When we fly to Hawaii with Hawaiian Air, we only use carry-ons, so there are no extra charges.

my only complaint with Allegiant is that they have no direct flights between Las Vegas and Florida, so that their prices are nolonger competitive.


----------



## Luanne (Apr 24, 2012)

Ron98GT said:


> Your thinking of Spirit Airlines.  Their the ones that starting the check-in baggage fee's.  Now they started charging for carry-on's.



No, I'm not thinking Spirit.  I'm thinking Allegiant.  Route from Los Angeles to Branson.


----------



## Ron98GT (Apr 24, 2012)

One side note.  When people post on this web site and constantly get beat-up, they get rather reluctant to post, even if they have useful information that SOME people might find useful.


----------



## Ron98GT (Apr 24, 2012)

Luanne said:


> No, I'm not thinking Spirit.  I'm thinking Allegiant.  Route from Los Angeles to Branson.



What ever, sorry I posted.


----------



## Luanne (Apr 24, 2012)

Ron98GT said:


> What ever, sorry I posted.



I just don't like being corrected when I'm not wrong.  

And you're not getting "beat up".  Mostly people are just cautioning that there may be additional charges that make the great deal not so great.


----------



## DeniseM (Apr 24, 2012)

Ron98GT said:


> One side note.  When people post on this web site and constantly get beat-up, they get rather reluctant to post, even if they have useful information that SOME people might find useful.



Why is it OK for your to correct Luanne, but not OK for her to correct you?  I don't see anything inappropriate in her post at all.  Just a simple correction.


----------



## Luanne (Apr 24, 2012)

Thanks Denise.    I'm just amazed when people who post on a public website forum get upset when people disagree, or post differing views or opinions.


----------



## DaveNV (Apr 24, 2012)

Back to the OP topic:  Should be interesting to see how a Las Vegas to Hawaii route pans out.  Allegiant knows how to shave the last nickel off their expenses, so maybe this will turn into something good.  

But as someone said, I don't know whether the jets I've seen them fly would be right for trans-oceanic flights.  I think their hub is in Las Vegas -- does anyone know if they have a stockpile of bigger jets sitting there?

Dave


----------



## curbysplace (Apr 24, 2012)

Read the newspaper article on Allegiant beginning service to Hawaii and thought it said they will fly 757's on that route.  The comment on the fees is correct (i.e., $10 -$15 "convenience" fee for booking on line, $2 for a Coke, etc., carryon bag fee).  Bottom line, with all the fee addons, is their total travel fee higher or lower than another airline?  We will weigh it considering that if the price is close including the addon fees, does the convenience of Allegiant's non-stop flights and the flight schedule to Las Vegas, Los Angeles, Mesa and Orlando carry the day.  For us it cuts out 2-3 hours to those destinations because we can avoid a connection in either Minneapolis, Denver, Chicago or Dallas.  Hawaii on the other hand may make a connection in Vegas feasible or unfeasible; will it  be more costly and more of a hassle.  It'll be interesting to see how this unfolds from our part of the country--the Midwest.


----------



## Karen G (Apr 24, 2012)

Las Vegas is a popular destination for Hawaiians, so I'm sure that may have been a factor that Allegiant considered when planning this route.

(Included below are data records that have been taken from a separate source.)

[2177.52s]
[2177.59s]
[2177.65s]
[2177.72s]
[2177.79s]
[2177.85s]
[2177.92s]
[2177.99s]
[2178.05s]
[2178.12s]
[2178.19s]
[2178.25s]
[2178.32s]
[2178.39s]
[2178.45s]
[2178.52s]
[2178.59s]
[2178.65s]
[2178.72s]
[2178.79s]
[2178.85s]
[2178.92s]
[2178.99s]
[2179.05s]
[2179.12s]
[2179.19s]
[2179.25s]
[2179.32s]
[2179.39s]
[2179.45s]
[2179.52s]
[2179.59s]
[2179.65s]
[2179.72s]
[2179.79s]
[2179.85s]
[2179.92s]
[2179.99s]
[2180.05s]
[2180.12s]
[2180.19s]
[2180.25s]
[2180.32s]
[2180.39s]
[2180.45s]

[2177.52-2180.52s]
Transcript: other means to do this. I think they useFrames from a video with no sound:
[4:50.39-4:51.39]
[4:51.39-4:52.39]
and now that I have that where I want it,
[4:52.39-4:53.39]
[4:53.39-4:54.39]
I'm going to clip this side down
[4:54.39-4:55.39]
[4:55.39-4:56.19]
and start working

Here's a quote from  this  recent article:

"Allegiant's planned three-times weekly flights from Las Vegas make sense to me. Having worked at two vacation packaging companies in my career, Las Vegas was always the number one destination for people living in Hawaii traveling to the mainland. I managed inventory and pricing for a twice weekly charter flight from Vegas to Honolulu and it was almost effortless to fill the planes. Allegiant, I'm sure, is hoping for the same."


----------



## tompalm (Apr 25, 2012)

curbysplace said:


> Read the newspaper article on Allegiant beginning service to Hawaii and thought it said they will fly 757's on that route.

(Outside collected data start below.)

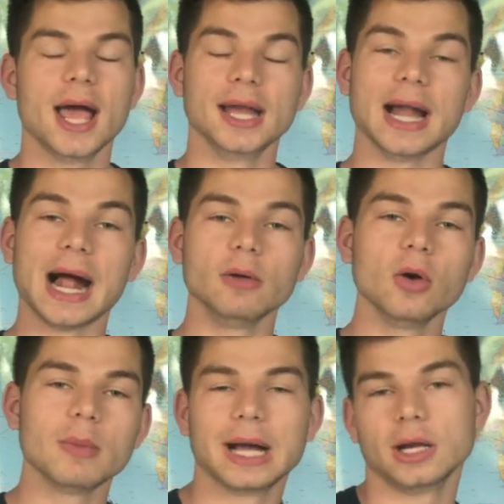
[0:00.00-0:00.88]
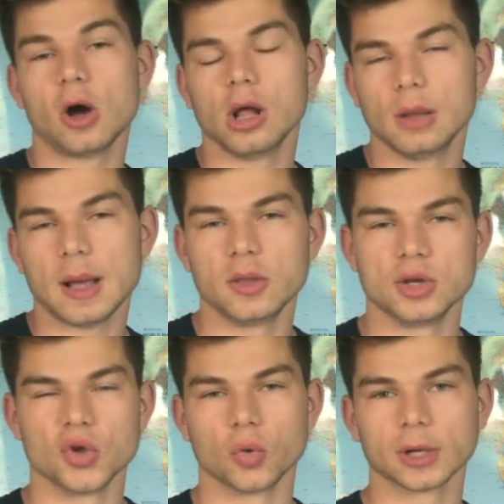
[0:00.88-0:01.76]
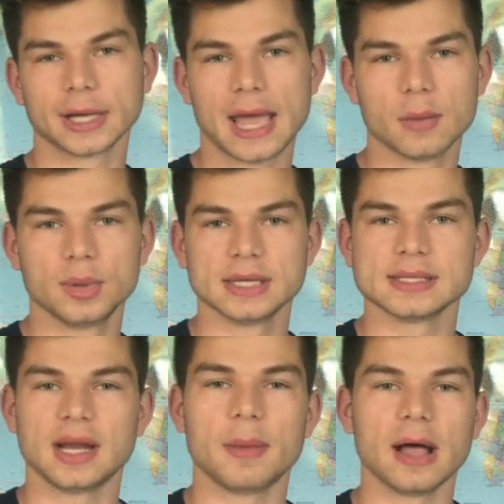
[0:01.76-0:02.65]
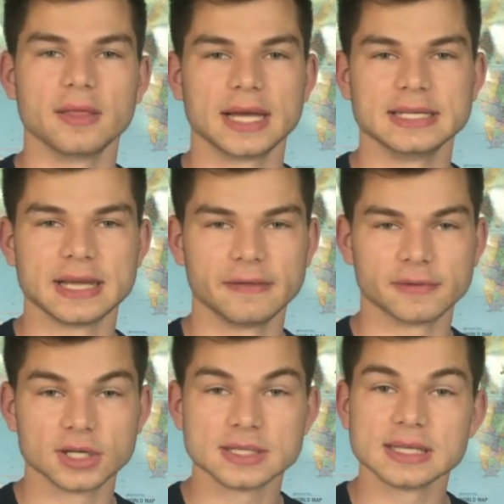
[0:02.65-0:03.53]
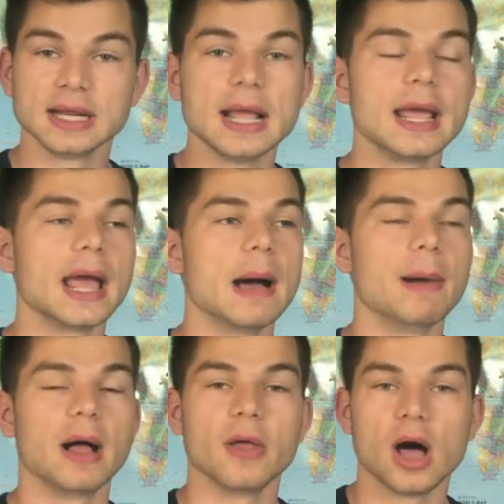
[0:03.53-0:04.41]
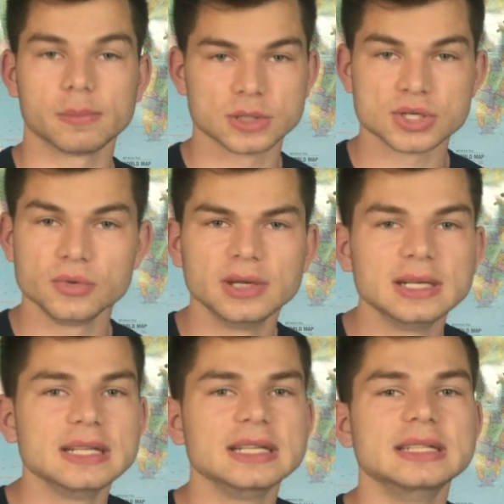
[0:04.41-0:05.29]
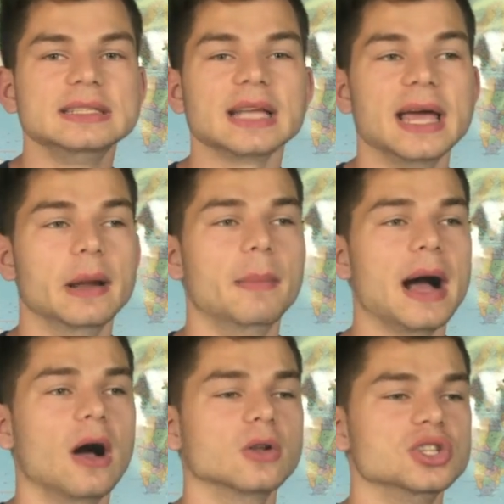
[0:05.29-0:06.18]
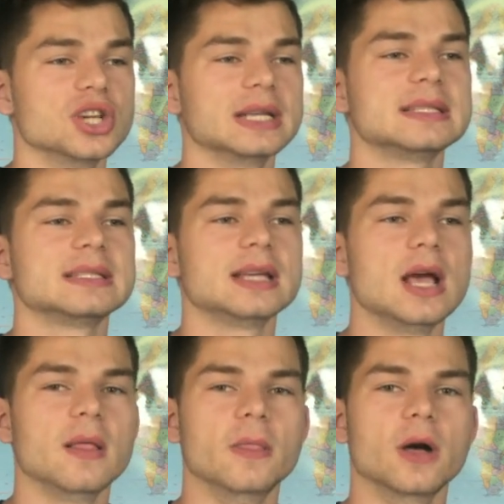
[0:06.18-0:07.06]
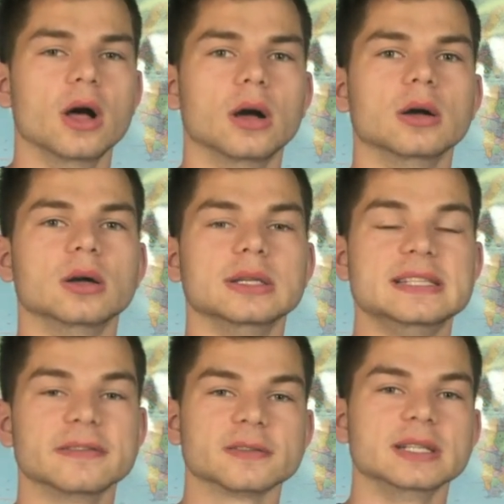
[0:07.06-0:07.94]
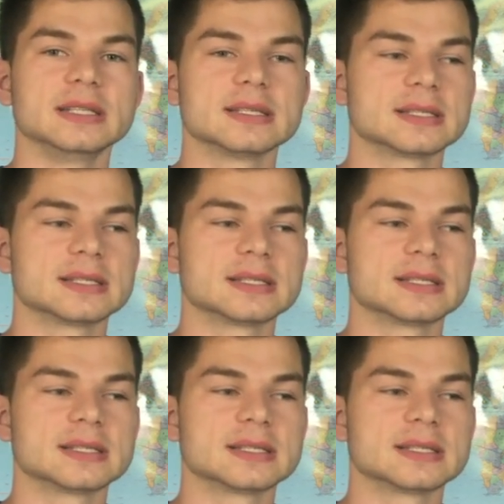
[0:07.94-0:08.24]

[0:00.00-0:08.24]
And I wrote mine all about the New York campus, about the diversity, about the opportunities, and about just the different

I read 757s also.  However, these aircraft are older and single isle.  The 767s that Hawaiian, United and the other airlines fly are newer and better for transpac.  I am happy that Allegiant is starting service and that will help keep the price low.  But, after adding all the extra fees, I don't think I will be saving enough money to fly on them.  For a few dollars more, I will take a 767 with a major airline.


----------



## dougp26364 (Apr 25, 2012)

I'm not trying to beat you up. I'm am trying to warn that what looks like a great deal might not be as great as it looks. It's also important to take into consideration Allegiant flys as a charter airline. If they cancel a flight, they don't have to reaccomadate you on another airline. You're just stuck until Allegiant has an empty seat to get you out on or until you find and pay for a ticket on another airline. I've had a few co-workers learn that leason the hard way. It's important to know what the risks are before putting your money down and, with Allegiant, there are additional charges as well as additional risks.


----------



## daventrina (Apr 25, 2012)

*2-3-2*



tompalm said:


> I read 757s also.  However, these aircraft are older and single isle.  The 767s that Hawaiian, United and the other airlines fly are newer and better for transpac.

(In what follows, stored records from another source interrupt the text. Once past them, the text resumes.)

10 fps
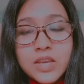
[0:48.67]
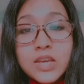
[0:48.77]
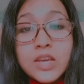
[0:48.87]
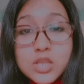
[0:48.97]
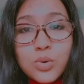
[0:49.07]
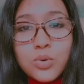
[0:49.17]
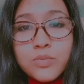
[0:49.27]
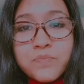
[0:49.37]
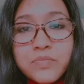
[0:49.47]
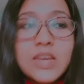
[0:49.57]

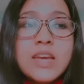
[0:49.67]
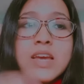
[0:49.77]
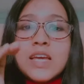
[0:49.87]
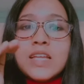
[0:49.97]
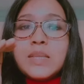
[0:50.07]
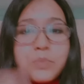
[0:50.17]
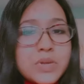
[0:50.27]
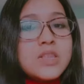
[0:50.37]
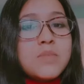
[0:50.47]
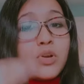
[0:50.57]
So, the
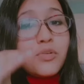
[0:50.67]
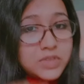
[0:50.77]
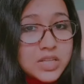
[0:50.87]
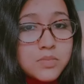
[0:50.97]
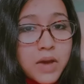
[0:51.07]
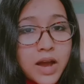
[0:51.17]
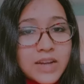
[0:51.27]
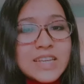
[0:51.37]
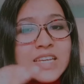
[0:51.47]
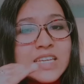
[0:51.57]
principle of this part
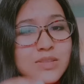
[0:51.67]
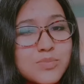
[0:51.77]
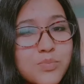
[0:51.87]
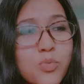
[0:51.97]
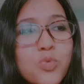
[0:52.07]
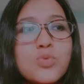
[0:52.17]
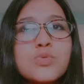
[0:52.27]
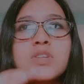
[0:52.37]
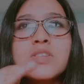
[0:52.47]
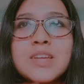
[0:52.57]
is
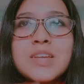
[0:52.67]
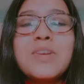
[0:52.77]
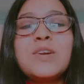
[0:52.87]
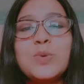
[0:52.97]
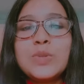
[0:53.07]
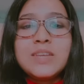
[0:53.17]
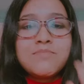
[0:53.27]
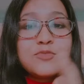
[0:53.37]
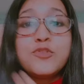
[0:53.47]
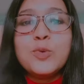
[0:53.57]
most similar to the
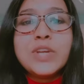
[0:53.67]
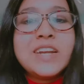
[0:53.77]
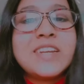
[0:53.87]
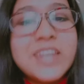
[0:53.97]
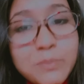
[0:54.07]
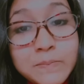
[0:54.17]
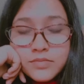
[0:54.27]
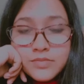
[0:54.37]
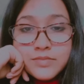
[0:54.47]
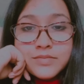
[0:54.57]
flute gate game.
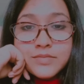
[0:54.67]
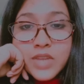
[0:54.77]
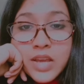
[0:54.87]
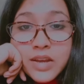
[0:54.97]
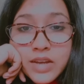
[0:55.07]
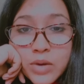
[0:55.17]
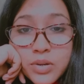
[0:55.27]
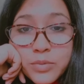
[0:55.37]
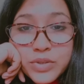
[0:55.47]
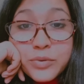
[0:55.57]
Now
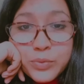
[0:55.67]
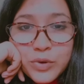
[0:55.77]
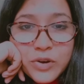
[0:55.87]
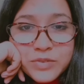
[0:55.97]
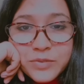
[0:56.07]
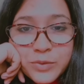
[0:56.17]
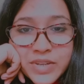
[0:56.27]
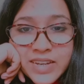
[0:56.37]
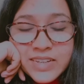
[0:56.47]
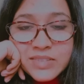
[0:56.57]
come to the rule of the
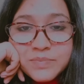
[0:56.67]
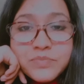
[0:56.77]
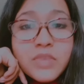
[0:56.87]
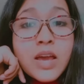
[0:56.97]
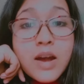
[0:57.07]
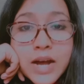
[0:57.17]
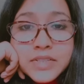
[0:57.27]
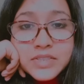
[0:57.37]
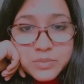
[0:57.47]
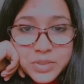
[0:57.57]
flute gate.
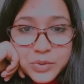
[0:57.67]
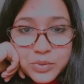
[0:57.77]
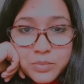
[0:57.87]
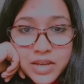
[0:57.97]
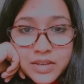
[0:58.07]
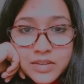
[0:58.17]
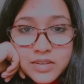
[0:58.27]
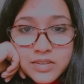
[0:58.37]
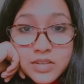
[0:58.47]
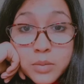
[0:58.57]
Ask something to your mind.
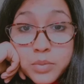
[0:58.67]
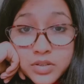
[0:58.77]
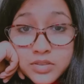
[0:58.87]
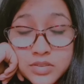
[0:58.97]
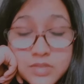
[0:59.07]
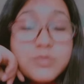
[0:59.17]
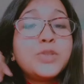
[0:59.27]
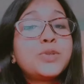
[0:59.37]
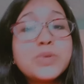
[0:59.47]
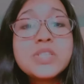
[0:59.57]
But
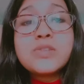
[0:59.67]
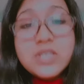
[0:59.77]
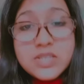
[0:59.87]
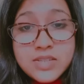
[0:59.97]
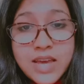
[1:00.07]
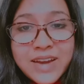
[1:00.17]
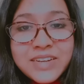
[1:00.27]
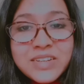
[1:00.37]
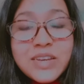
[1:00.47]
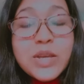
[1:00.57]
truest is that
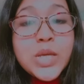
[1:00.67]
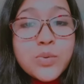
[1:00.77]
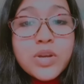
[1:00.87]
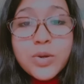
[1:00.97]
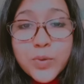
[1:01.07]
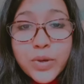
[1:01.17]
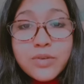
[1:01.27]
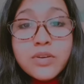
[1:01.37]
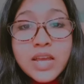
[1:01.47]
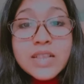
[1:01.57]
you are not
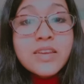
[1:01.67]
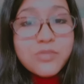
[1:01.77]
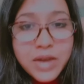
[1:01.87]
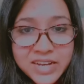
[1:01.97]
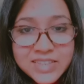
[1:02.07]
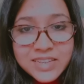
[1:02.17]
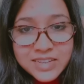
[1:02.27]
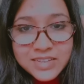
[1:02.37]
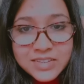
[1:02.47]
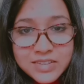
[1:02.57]
going to tell the right thing.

The 757's (2/1982) first flight was actually after the 767 (9/1981) and while the 757 ended production in 2004 it is, like the 767, a great aircraft. The GW of the 757 is around 250,000# the 676's is in a range that averages about 4000,000#. Boeing built about 1000 of each. The 757 has about half as many hull loss accidents. Their older sister, the 737, on the other hand  is about 100,000# first born in 1967.  We've flown to Hawaii on all of them ... and the best ride is on the 747 or 777. 

*The best thing about the 767 is its 2-3-2*. This is the main reason we choose this aircraft when we can. We get both a window and an aisle and no middle seat


----------



## tompalm (Apr 26, 2012)

dougp26364 said:


> It's also important to take into consideration Allegiant flys as a charter airline. If they cancel a flight, they don't have to reaccomadate you on another airline. You're just stuck until Allegiant has an empty seat to get you out on or until you find and pay for a ticket on another airline.  It's important to know what the risks are before putting your money down and, with Allegiant, there are additional charges as well as additional risks.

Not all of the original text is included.